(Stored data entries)
-------

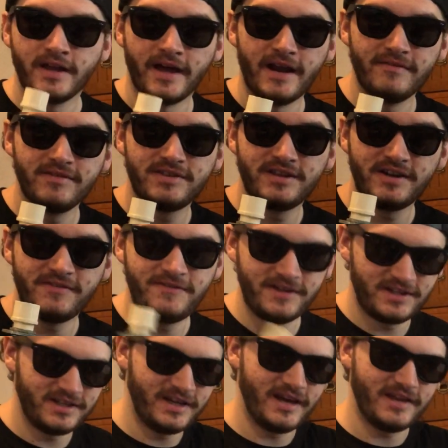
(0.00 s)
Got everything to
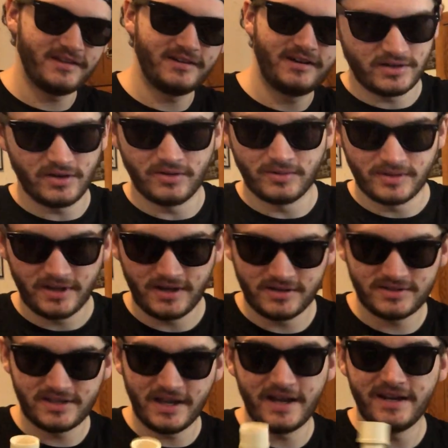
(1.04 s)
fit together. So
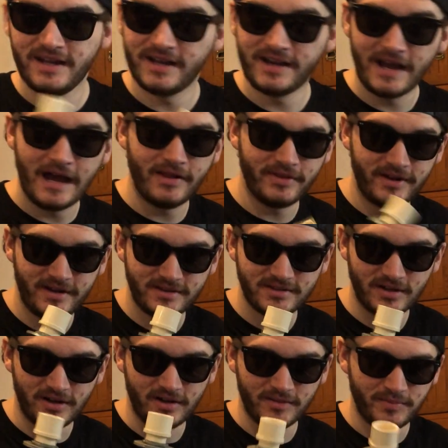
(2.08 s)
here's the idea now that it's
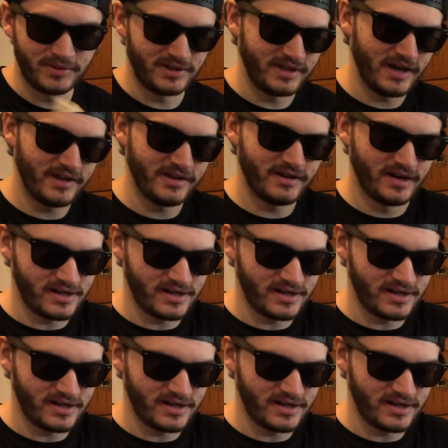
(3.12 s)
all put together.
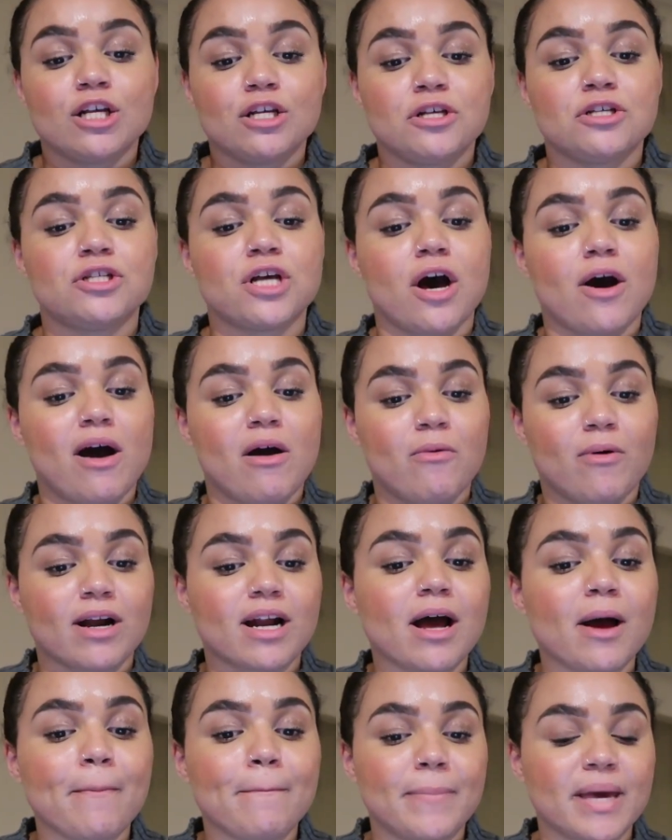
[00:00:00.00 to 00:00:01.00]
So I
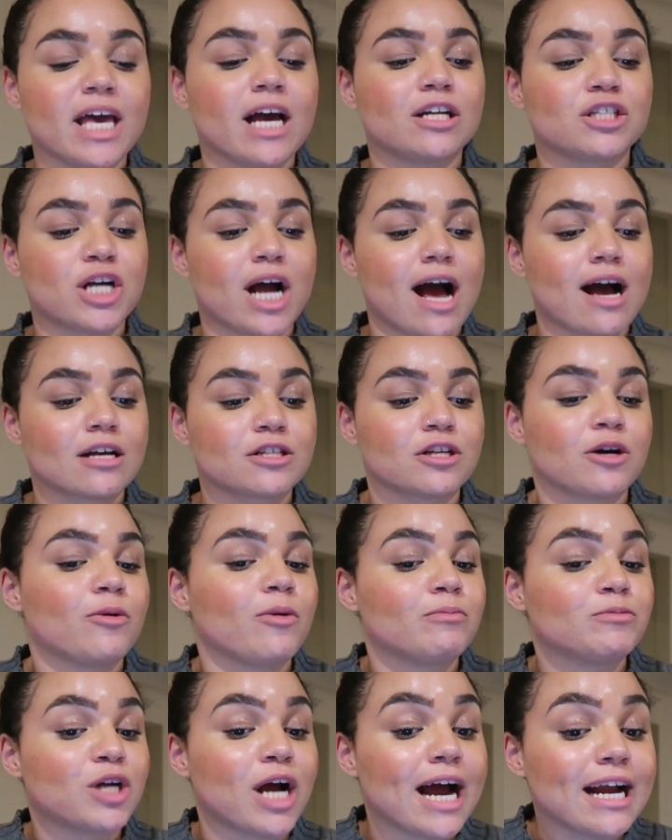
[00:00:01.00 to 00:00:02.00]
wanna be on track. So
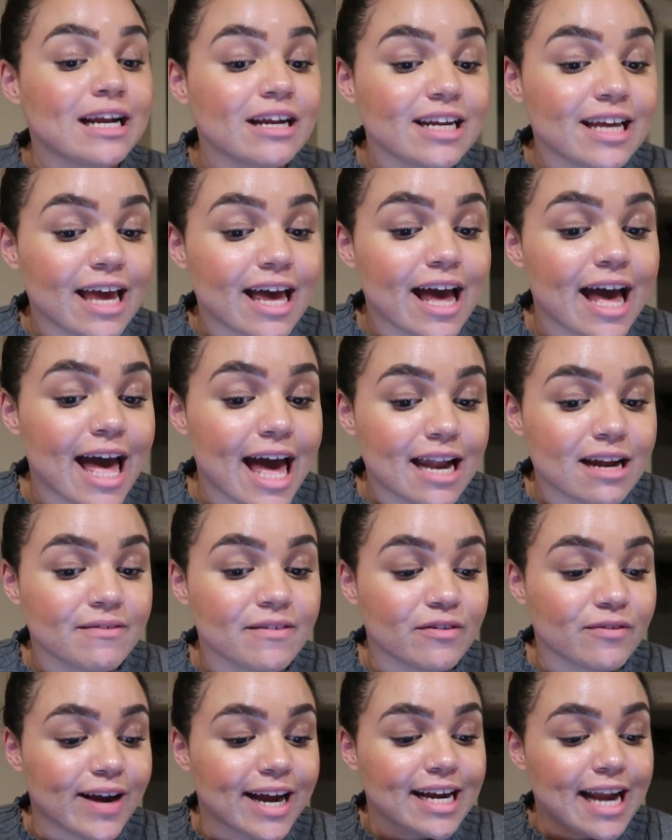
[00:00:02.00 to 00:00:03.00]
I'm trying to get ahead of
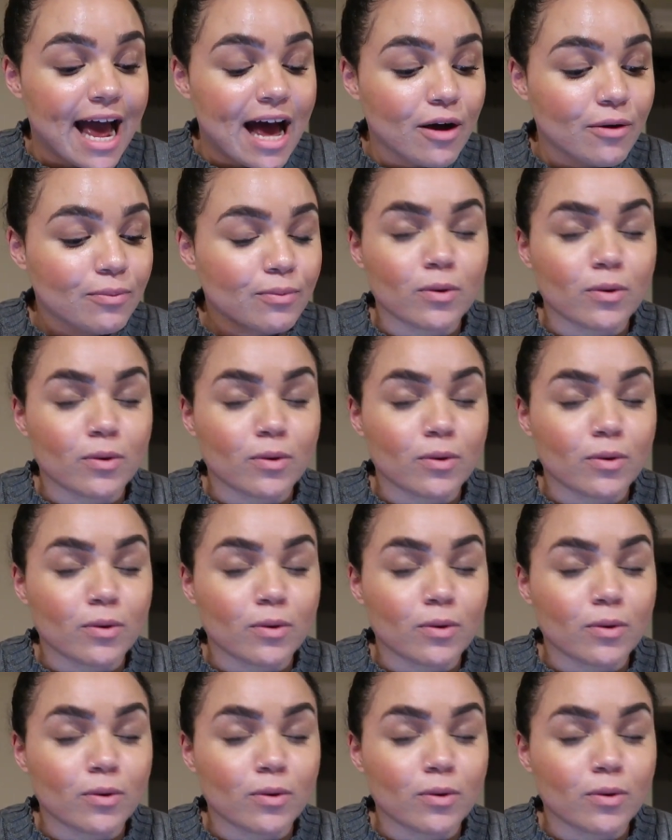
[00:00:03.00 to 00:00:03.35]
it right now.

-------

▶ [Description of the task]: Retype every entry exactly, but keep the pictures out of your copy.

▶ [Response to this exercise]:
(0.00 s)
Got everything to
(1.04 s)
fit together. So
(2.08 s)
here's the idea now that it's
(3.12 s)
all put together.
[00:00:00.00 to 00:00:01.00]
So I
[00:00:01.00 to 00:00:02.00]
wanna be on track. So
[00:00:02.00 to 00:00:03.00]
I'm trying to get ahead of
[00:00:03.00 to 00:00:03.35]
it right now.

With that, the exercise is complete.